Figure 2. Comparison between G2S predictions and real data from the test dataset. The family level bar plots of the 79 stool samples of the test dataset are visualized next to their inferred configurations obtained by G2S. Spearman correlation coefficients (r) are provided below each pair of bar plots. Samples are derived from the following studies: The Human Microbiome Project Consortium (2012), Zaura et al. (2015); Brito et al. (2016), Russo et al. (2018).

FIGURE 3

Figure 3. G2S predictions are more accurate when the configurations to be inferred fall within the plane of variation of the training dataset. Box plots of the mean absolute error scaled to one standard deviation (maes) between the real stool microbiome configuration of the samples in the test dataset and the median configuration of the training dataset. Samples were divided into four groups based on the quality of the G2S predictions (i.e., the Spearman correlation coefficients between the real values and the inferred configurations).

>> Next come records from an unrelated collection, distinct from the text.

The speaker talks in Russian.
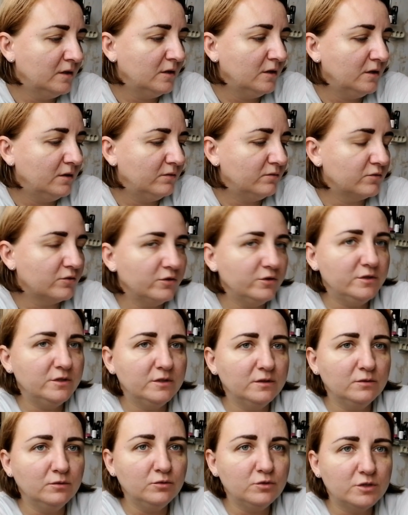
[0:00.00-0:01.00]
Вроде и
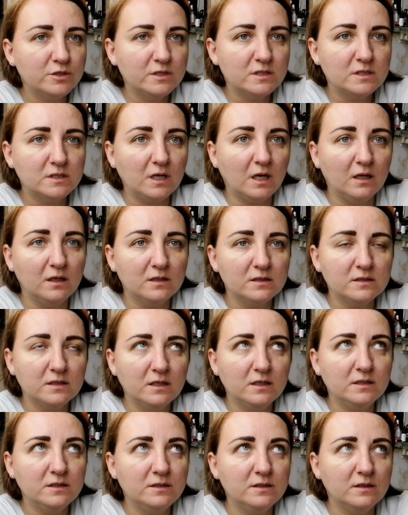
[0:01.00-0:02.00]
лучше стало,
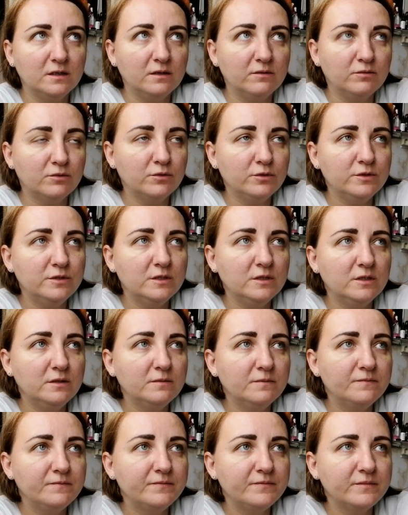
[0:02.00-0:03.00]
знаете, а вроде и
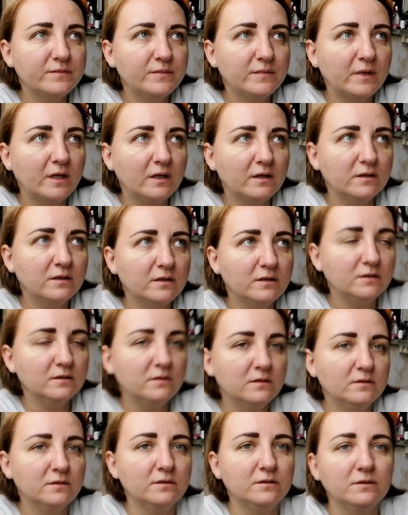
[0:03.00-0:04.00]

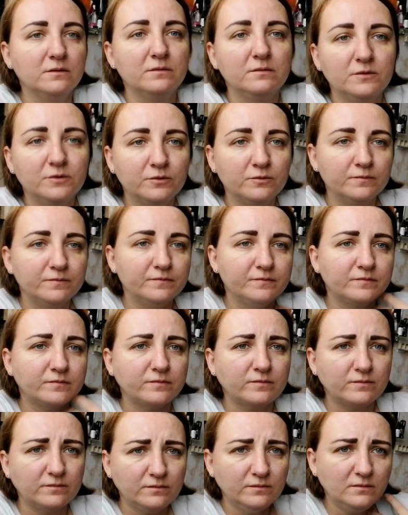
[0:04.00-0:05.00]
ну,
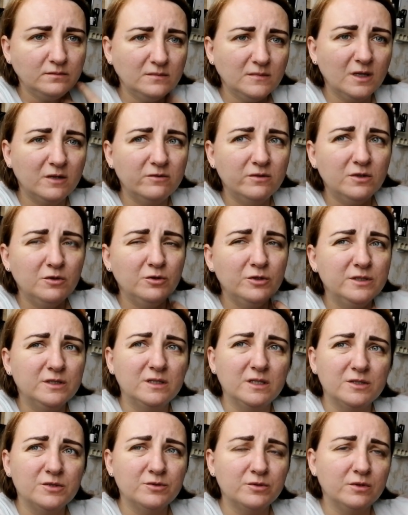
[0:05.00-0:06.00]
выходит
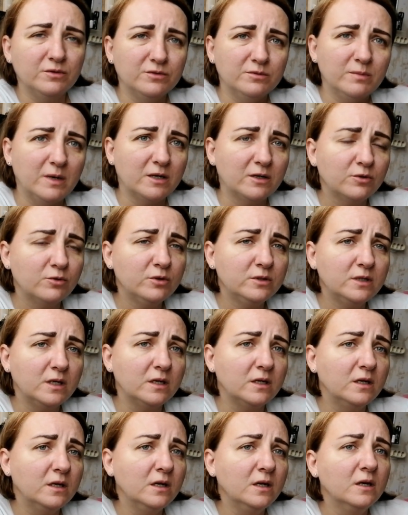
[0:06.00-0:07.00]
отсюда вот мокрота.
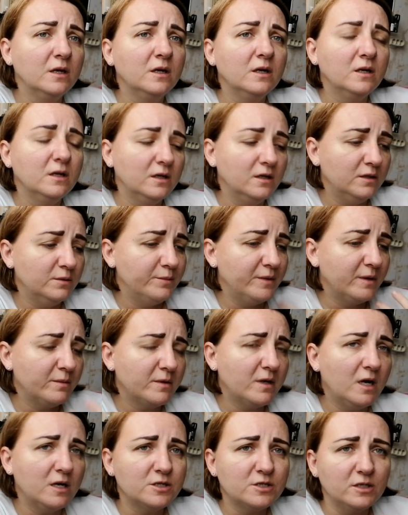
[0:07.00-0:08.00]
И прям
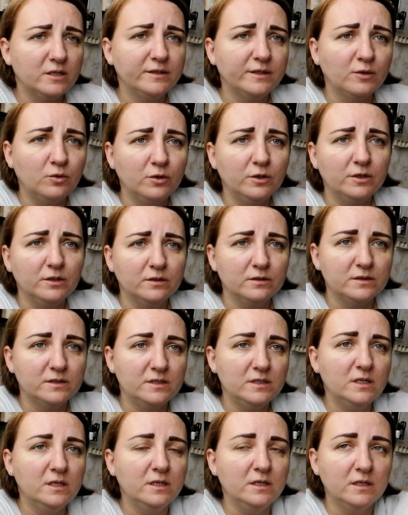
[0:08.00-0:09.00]
кашель такой
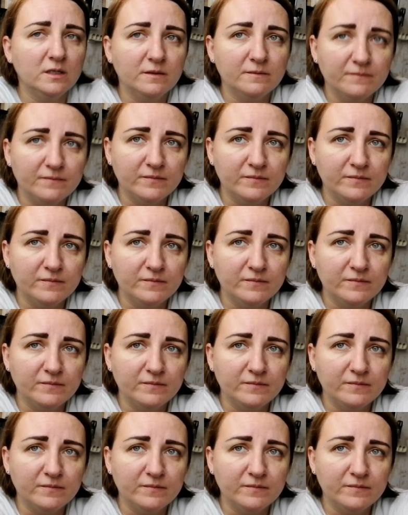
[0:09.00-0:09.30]
сильный.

G2S showed a better mimicry of the relative abundance of microbiomes in the test dataset than other methods, including Random Forest and a stochastic method developed specifically for this comparison, which generates mock profiles of the stool microbiome in the range of the training dataset (Figure 4). Random Forest under- or overestimated bacterial families with a global maes of 0.99, ranging from 0.77 for Bacteroidaceae to 1.74 for Streptococcaceae. The performance of our custom predictor was even more inaccurate, with a total of 100 permutational predictions showing maes between 0.98 and 1.11 (mean = 1.05). The best performance of G2S in predicting the stool microbiome structure is probably due to the predictive power of deep learning that automatically detects patterns in the data, by also embedding the computation of variables into the models themselves to yield end-to-end models.

FIGURE 4

Figure 4. G2S predicts the stool microbiome configuration with better performance than other methods. The mean absolute errors scaled to one standard deviation (maes) between the real data of the samples from the test dataset and the configurations inferred by G2S, Random Forest and a stochastic permutational method (100 predictions), are reported in the dot plot.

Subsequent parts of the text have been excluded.